■ Problem to work on:
When you copy the records, keep every word exact and leave the pictures out.

BEGIN

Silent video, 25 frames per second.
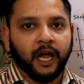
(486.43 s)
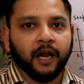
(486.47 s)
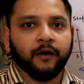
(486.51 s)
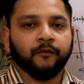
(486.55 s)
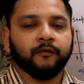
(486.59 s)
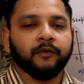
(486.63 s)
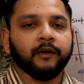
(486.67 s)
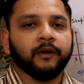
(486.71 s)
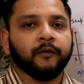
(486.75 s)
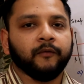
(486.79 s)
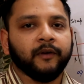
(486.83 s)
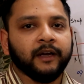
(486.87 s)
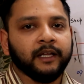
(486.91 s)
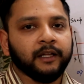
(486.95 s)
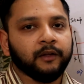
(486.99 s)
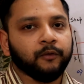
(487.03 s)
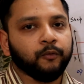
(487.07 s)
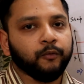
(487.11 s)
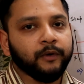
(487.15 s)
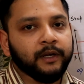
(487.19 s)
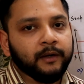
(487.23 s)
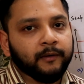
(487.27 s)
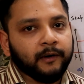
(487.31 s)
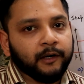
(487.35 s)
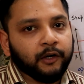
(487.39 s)
and
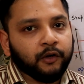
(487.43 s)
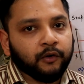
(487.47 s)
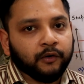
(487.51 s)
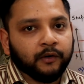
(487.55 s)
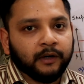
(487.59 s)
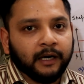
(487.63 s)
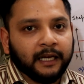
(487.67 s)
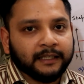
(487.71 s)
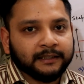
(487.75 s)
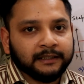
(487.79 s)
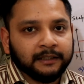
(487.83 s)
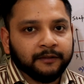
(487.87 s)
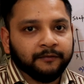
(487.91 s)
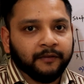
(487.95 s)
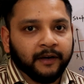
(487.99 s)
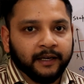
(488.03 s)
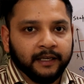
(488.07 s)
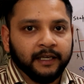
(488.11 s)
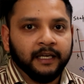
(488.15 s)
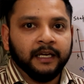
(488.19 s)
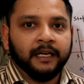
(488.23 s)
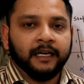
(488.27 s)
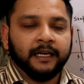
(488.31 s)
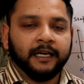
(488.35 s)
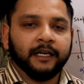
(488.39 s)
we want to classify
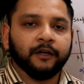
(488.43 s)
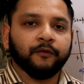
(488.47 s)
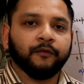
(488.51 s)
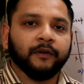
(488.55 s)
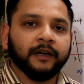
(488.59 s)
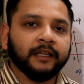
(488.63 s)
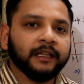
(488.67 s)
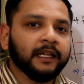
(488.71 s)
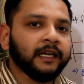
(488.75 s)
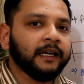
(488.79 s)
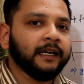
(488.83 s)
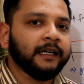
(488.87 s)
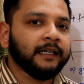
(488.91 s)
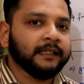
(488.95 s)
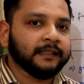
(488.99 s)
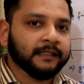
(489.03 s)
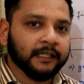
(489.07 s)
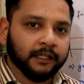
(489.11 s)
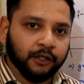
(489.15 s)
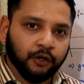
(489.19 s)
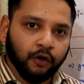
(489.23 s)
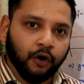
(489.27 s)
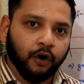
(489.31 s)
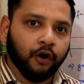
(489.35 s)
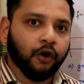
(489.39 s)
it whether it is
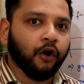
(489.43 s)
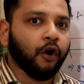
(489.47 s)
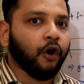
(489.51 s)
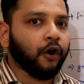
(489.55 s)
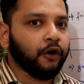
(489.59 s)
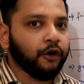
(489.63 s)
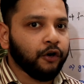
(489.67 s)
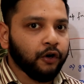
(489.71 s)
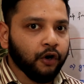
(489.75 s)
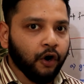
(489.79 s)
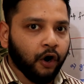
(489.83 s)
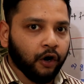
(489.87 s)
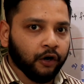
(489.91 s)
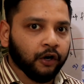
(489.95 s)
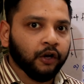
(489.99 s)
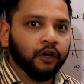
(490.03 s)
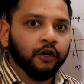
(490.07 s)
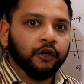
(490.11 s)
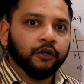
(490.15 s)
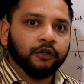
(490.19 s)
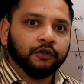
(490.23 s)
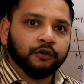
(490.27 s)
a dog or not.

END

■ Response area:
Silent video, 25 frames per second.
(486.43 s)
(486.47 s)
(486.51 s)
(486.55 s)
(486.59 s)
(486.63 s)
(486.67 s)
(486.71 s)
(486.75 s)
(486.79 s)
(486.83 s)
(486.87 s)
(486.91 s)
(486.95 s)
(486.99 s)
(487.03 s)
(487.07 s)
(487.11 s)
(487.15 s)
(487.19 s)
(487.23 s)
(487.27 s)
(487.31 s)
(487.35 s)
(487.39 s)
and
(487.43 s)
(487.47 s)
(487.51 s)
(487.55 s)
(487.59 s)
(487.63 s)
(487.67 s)
(487.71 s)
(487.75 s)
(487.79 s)
(487.83 s)
(487.87 s)
(487.91 s)
(487.95 s)
(487.99 s)
(488.03 s)
(488.07 s)
(488.11 s)
(488.15 s)
(488.19 s)
(488.23 s)
(488.27 s)
(488.31 s)
(488.35 s)
(488.39 s)
we want to classify
(488.43 s)
(488.47 s)
(488.51 s)
(488.55 s)
(488.59 s)
(488.63 s)
(488.67 s)
(488.71 s)
(488.75 s)
(488.79 s)
(488.83 s)
(488.87 s)
(488.91 s)
(488.95 s)
(488.99 s)
(489.03 s)
(489.07 s)
(489.11 s)
(489.15 s)
(489.19 s)
(489.23 s)
(489.27 s)
(489.31 s)
(489.35 s)
(489.39 s)
it whether it is
(489.43 s)
(489.47 s)
(489.51 s)
(489.55 s)
(489.59 s)
(489.63 s)
(489.67 s)
(489.71 s)
(489.75 s)
(489.79 s)
(489.83 s)
(489.87 s)
(489.91 s)
(489.95 s)
(489.99 s)
(490.03 s)
(490.07 s)
(490.11 s)
(490.15 s)
(490.19 s)
(490.23 s)
(490.27 s)
a dog or not.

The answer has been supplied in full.